• [Saved entries]
────

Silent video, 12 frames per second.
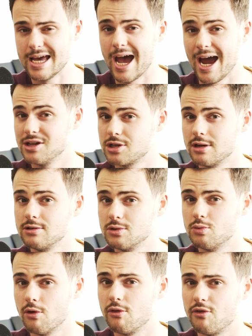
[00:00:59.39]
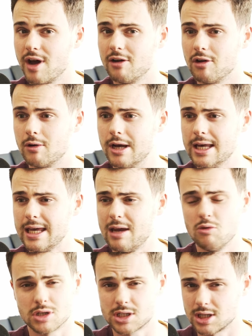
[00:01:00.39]
and Total War Pharaoh, it
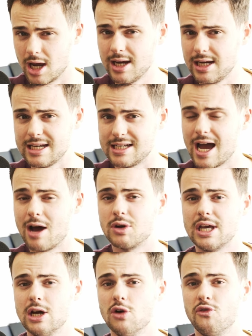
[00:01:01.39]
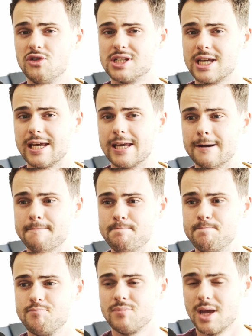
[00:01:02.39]
was slightly downhill for Sega.
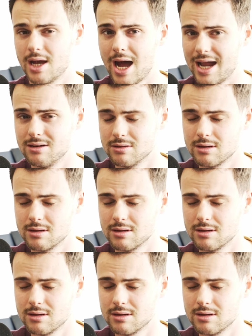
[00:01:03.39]
And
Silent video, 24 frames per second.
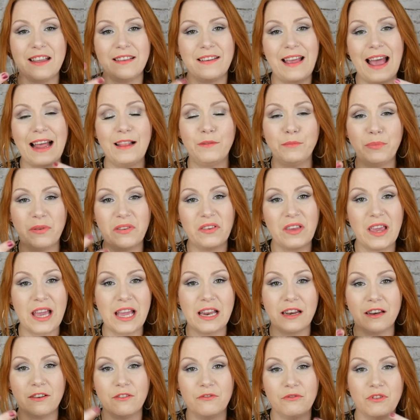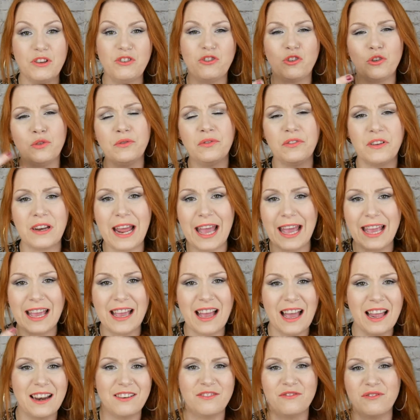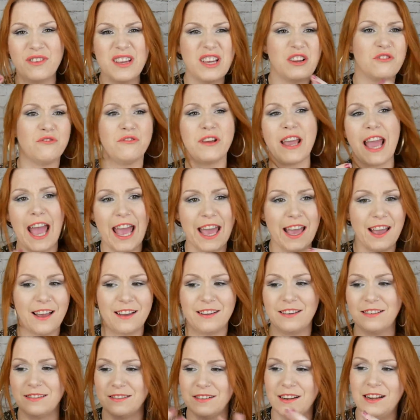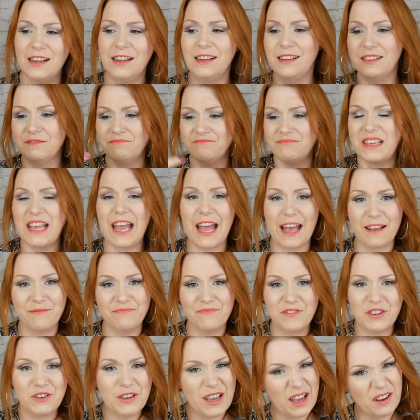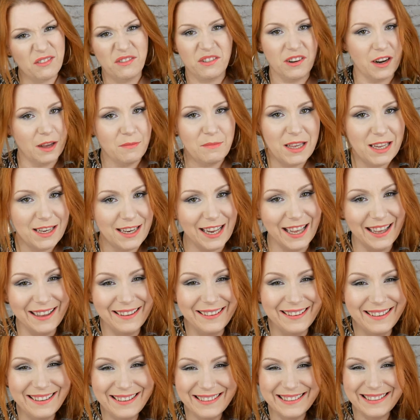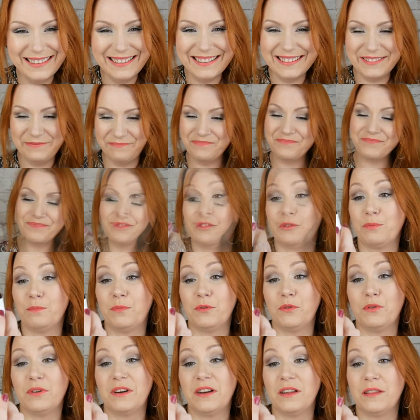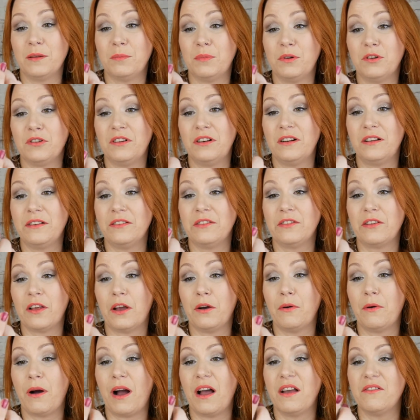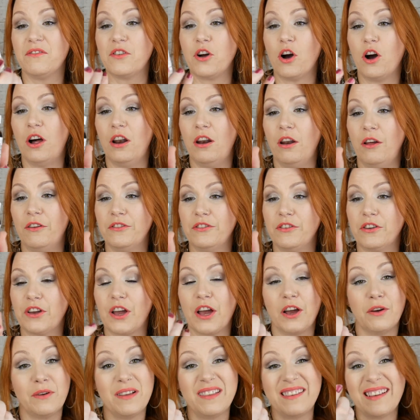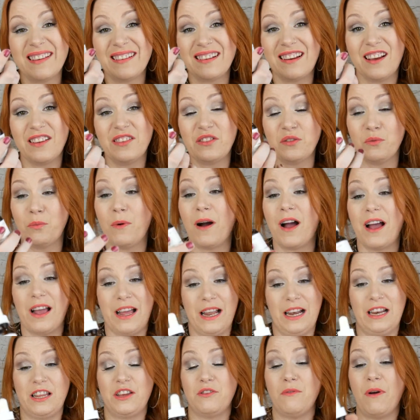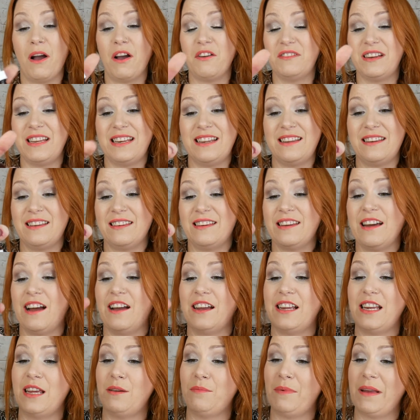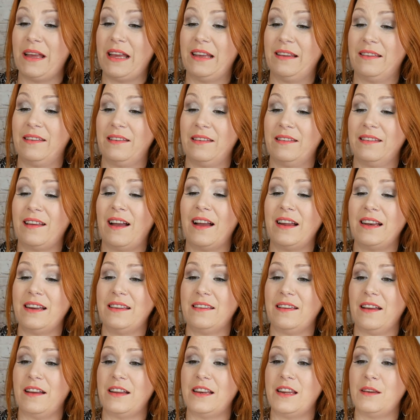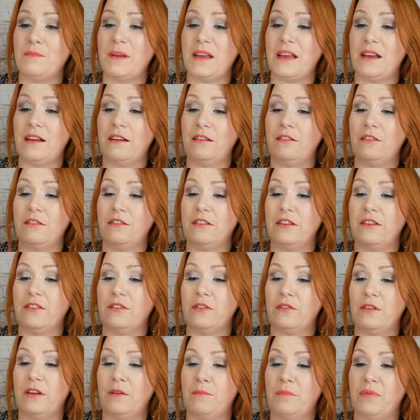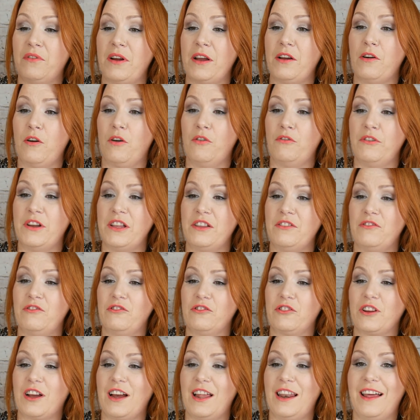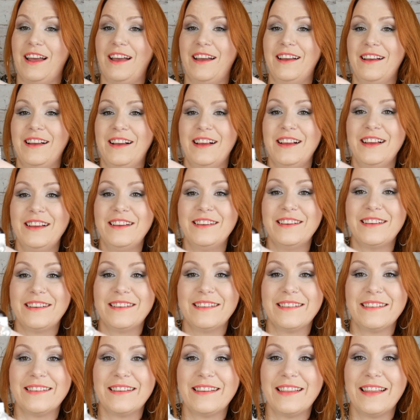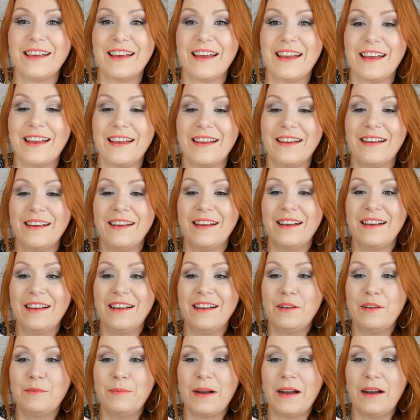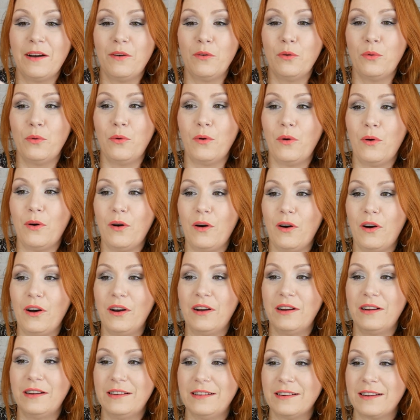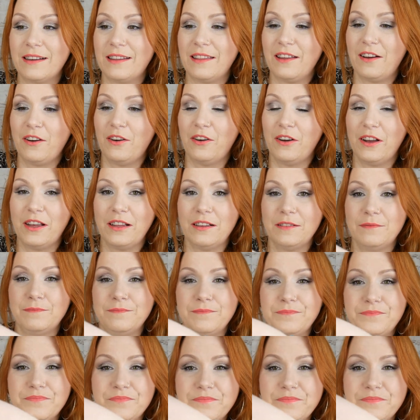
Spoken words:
helps skin rejuvenate and recreate, and yeah, you get what I mean. I've just bought another bottle, so I've got a lot to go. It does last a while. You only need a tiny bit, tiny, tiny bit, and I'm just a bright orange colour. You can see there, but oh, look at that oil.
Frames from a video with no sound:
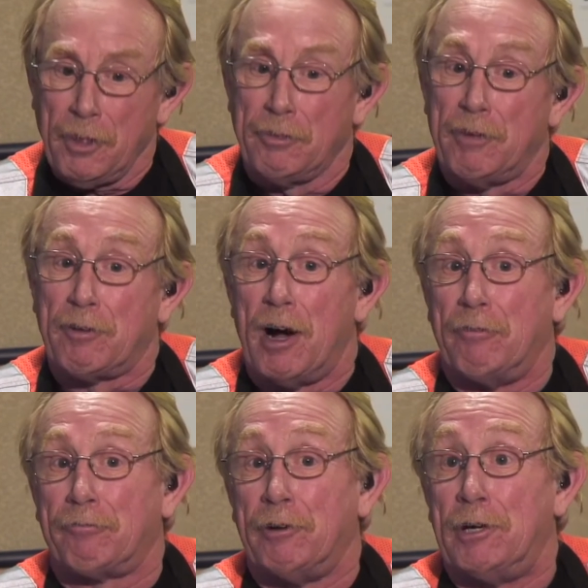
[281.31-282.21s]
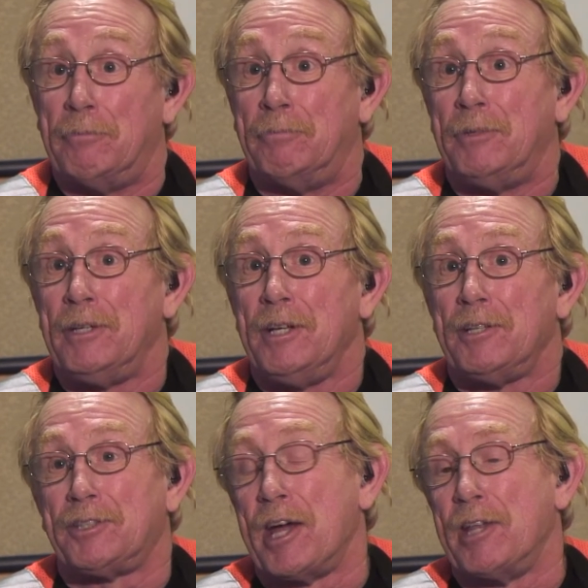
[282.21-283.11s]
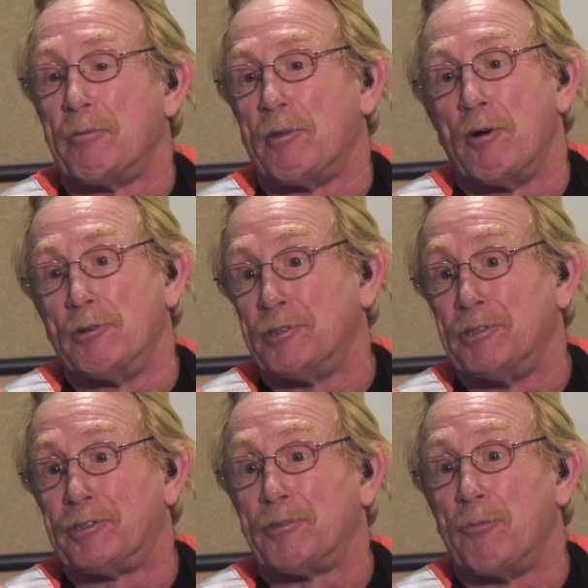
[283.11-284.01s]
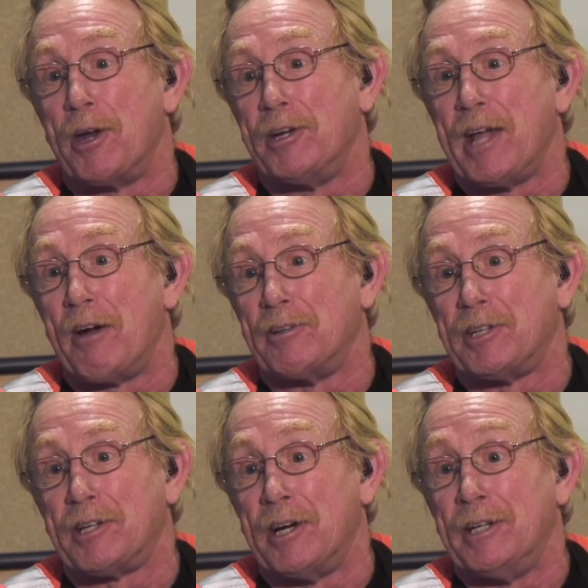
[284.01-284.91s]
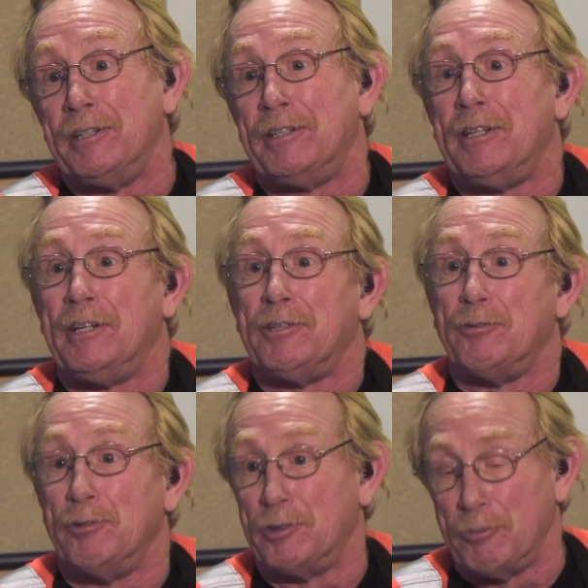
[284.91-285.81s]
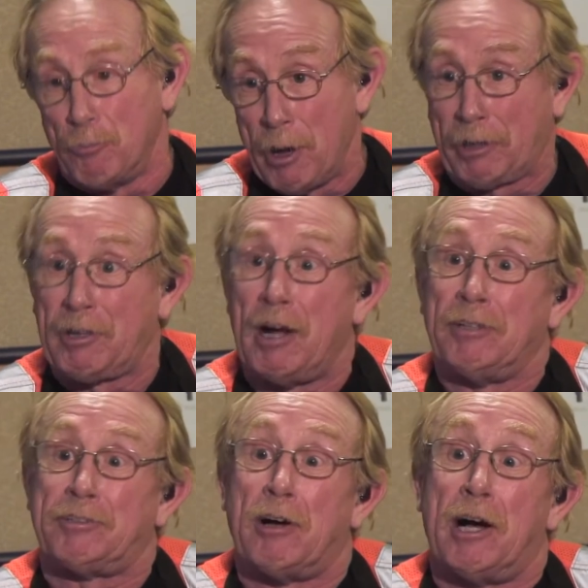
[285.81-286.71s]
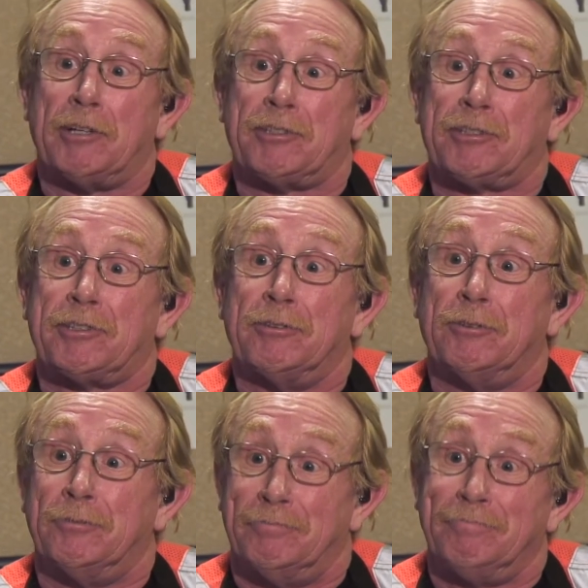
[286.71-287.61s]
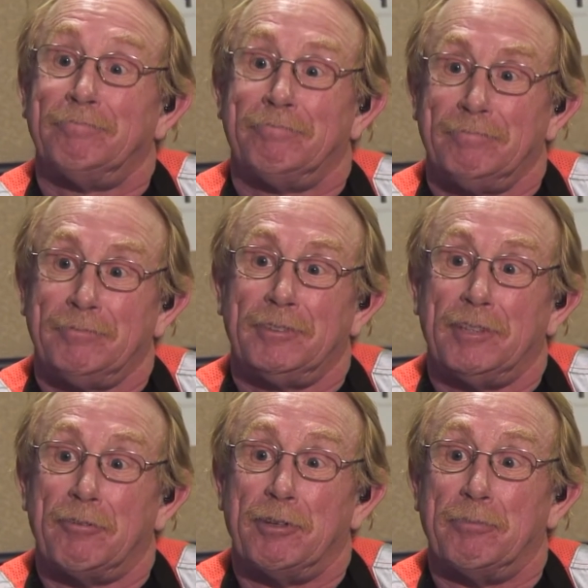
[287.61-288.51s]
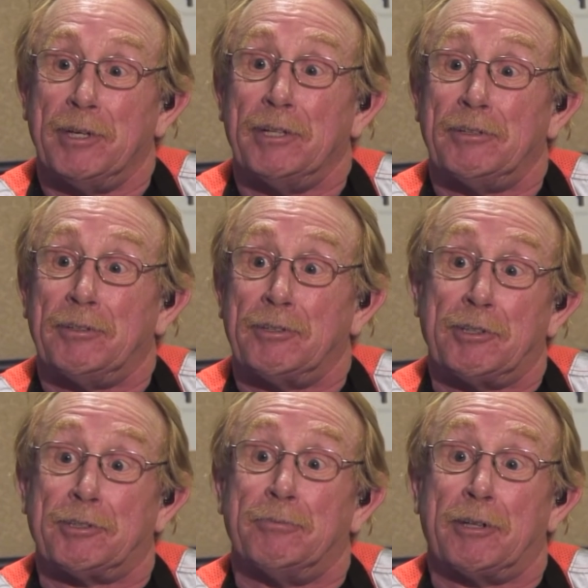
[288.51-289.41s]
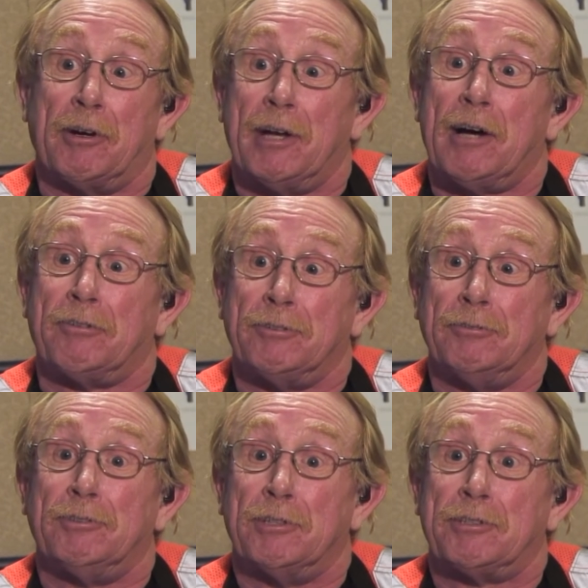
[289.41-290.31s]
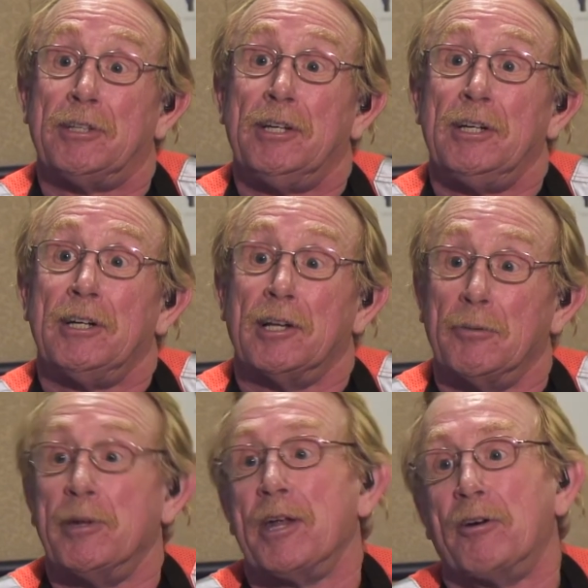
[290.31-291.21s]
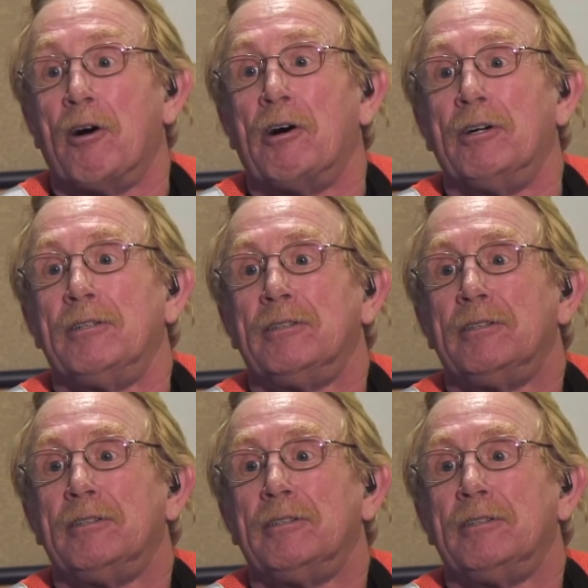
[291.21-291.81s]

They've gone from standing there with hoses to wet it down as they cut to using wet cut saws to everything being to the systems they are now to just eliminate it all.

────

Leaving every picture aside, reproduce exactly the lines above from the one with "[284.01-284.91s]" up to and including the one with "[290.31-291.21s]", and no others.

• [OUTPUT OF THE TASK]
[284.01-284.91s]
[284.91-285.81s]
[285.81-286.71s]
[286.71-287.61s]
[287.61-288.51s]
[288.51-289.41s]
[289.41-290.31s]
[290.31-291.21s]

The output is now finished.